## Task goal:
Exactly as they appear, please output the lines from the one with "(828.99 s to 829.99 s)" through the end of the material, without pictures.

------ Exercise material

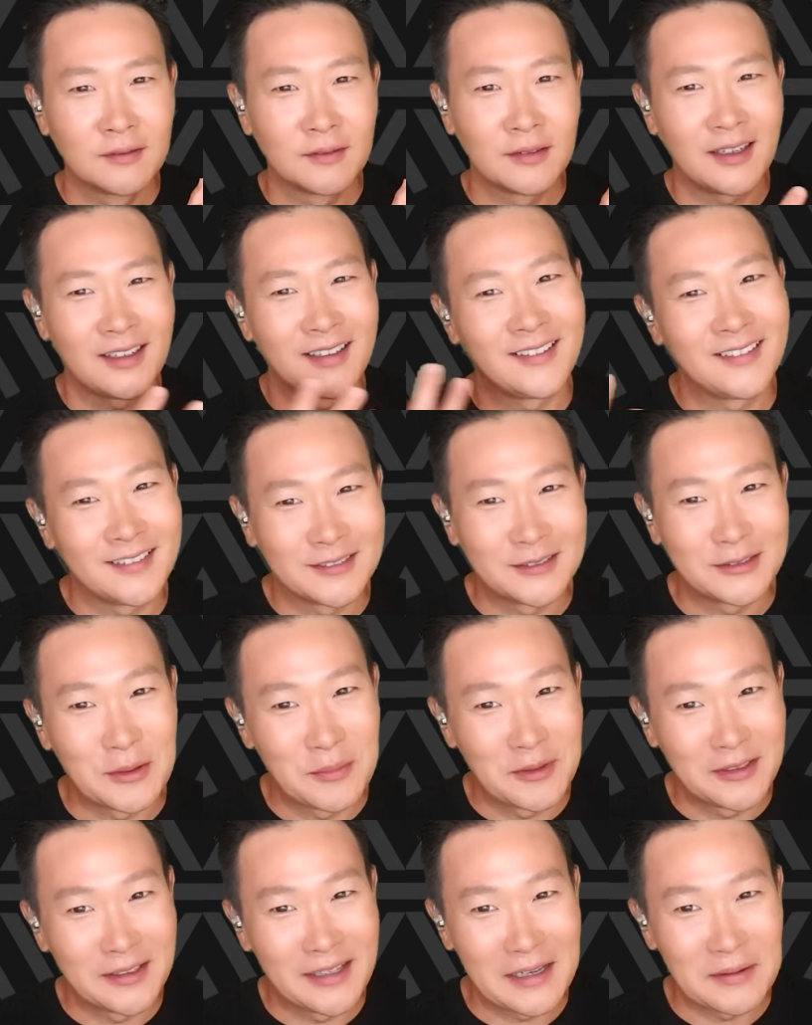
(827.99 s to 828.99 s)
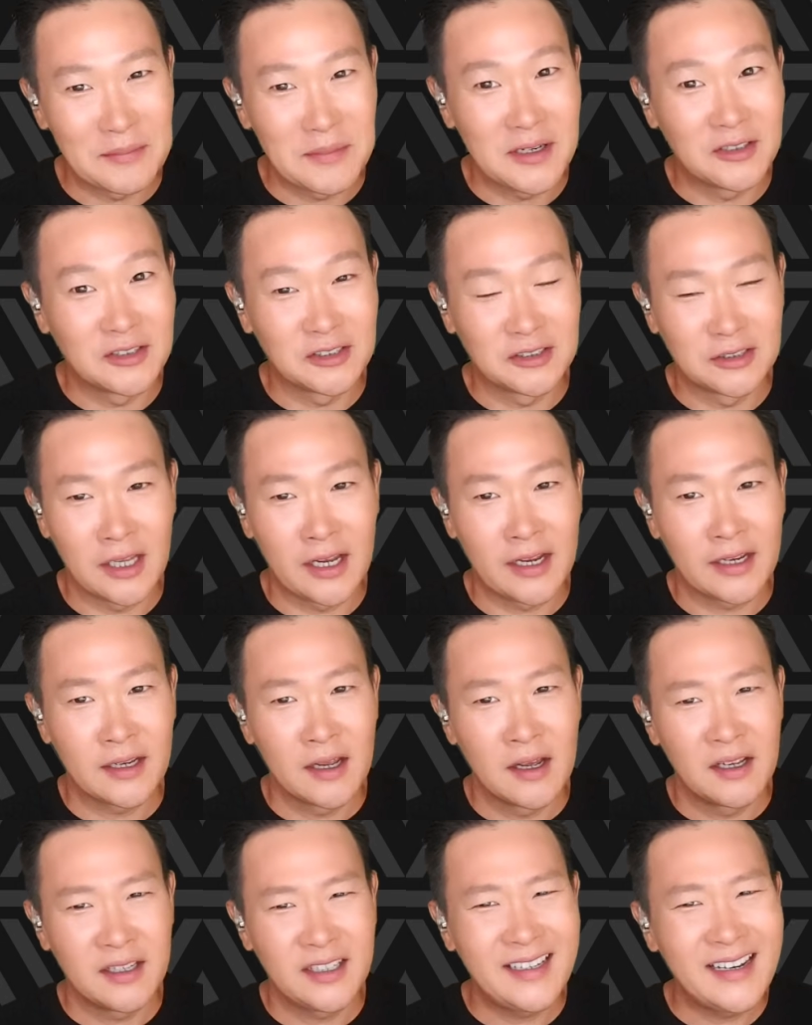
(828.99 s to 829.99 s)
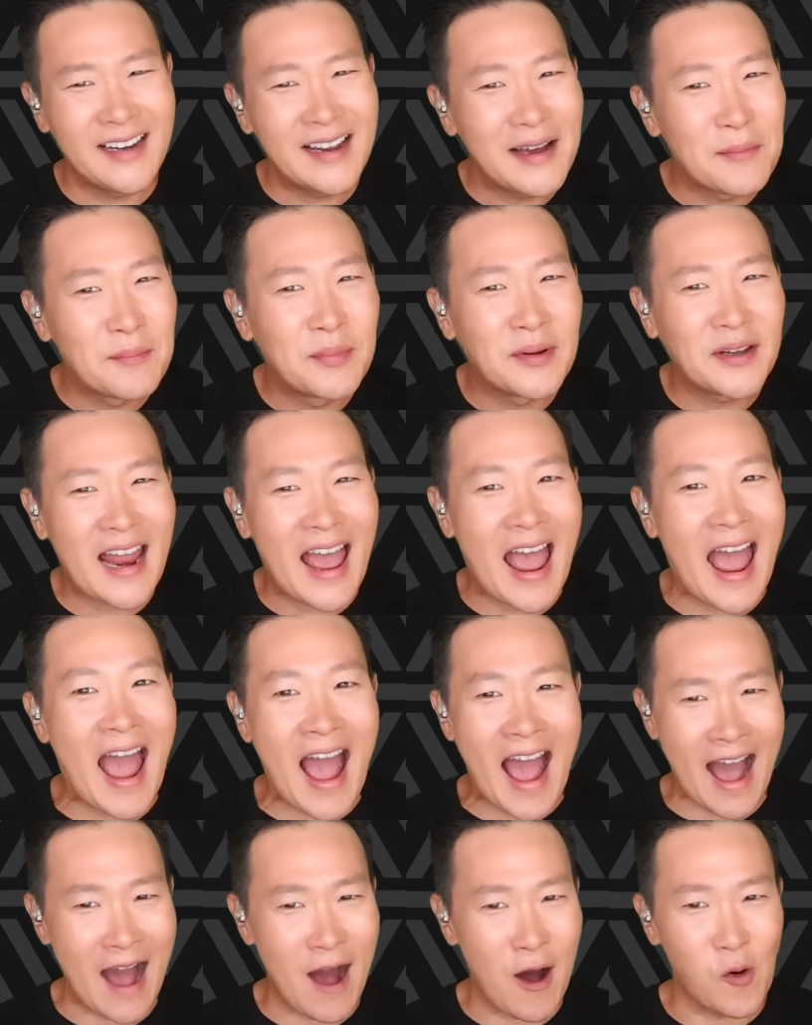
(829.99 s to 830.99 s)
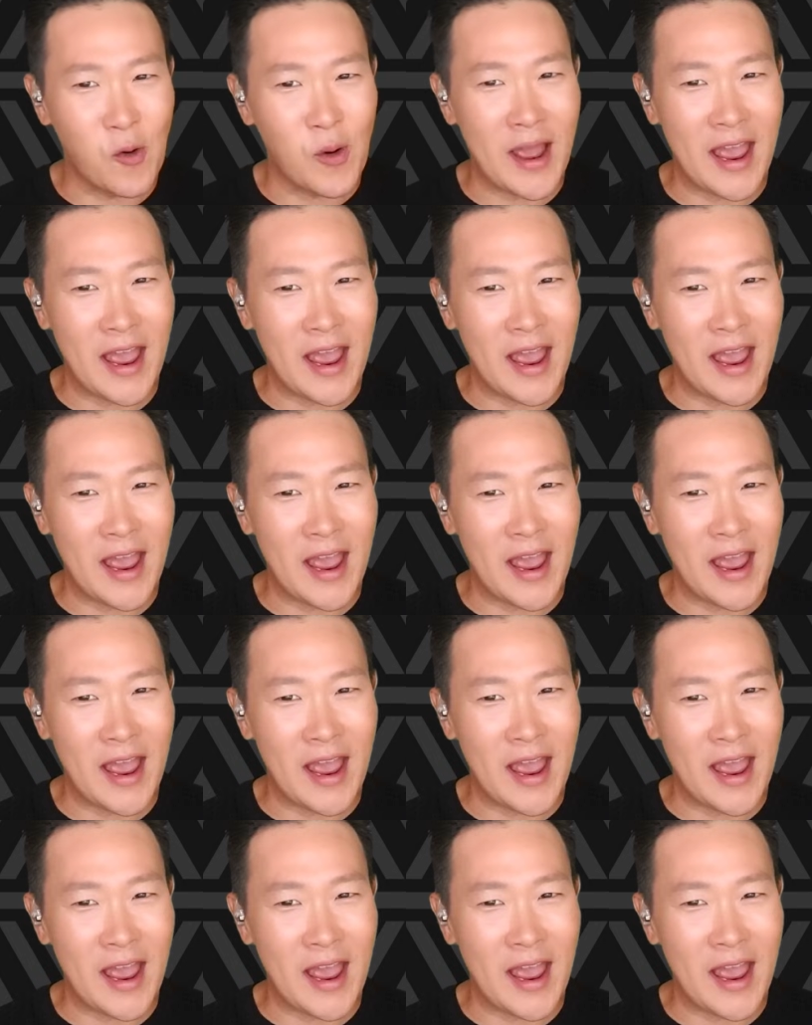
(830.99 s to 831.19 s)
I don't know, someone like me, just like, yeah, but how?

------------

## The answer:
(828.99 s to 829.99 s)
(829.99 s to 830.99 s)
(830.99 s to 831.19 s)
I don't know, someone like me, just like, yeah, but how?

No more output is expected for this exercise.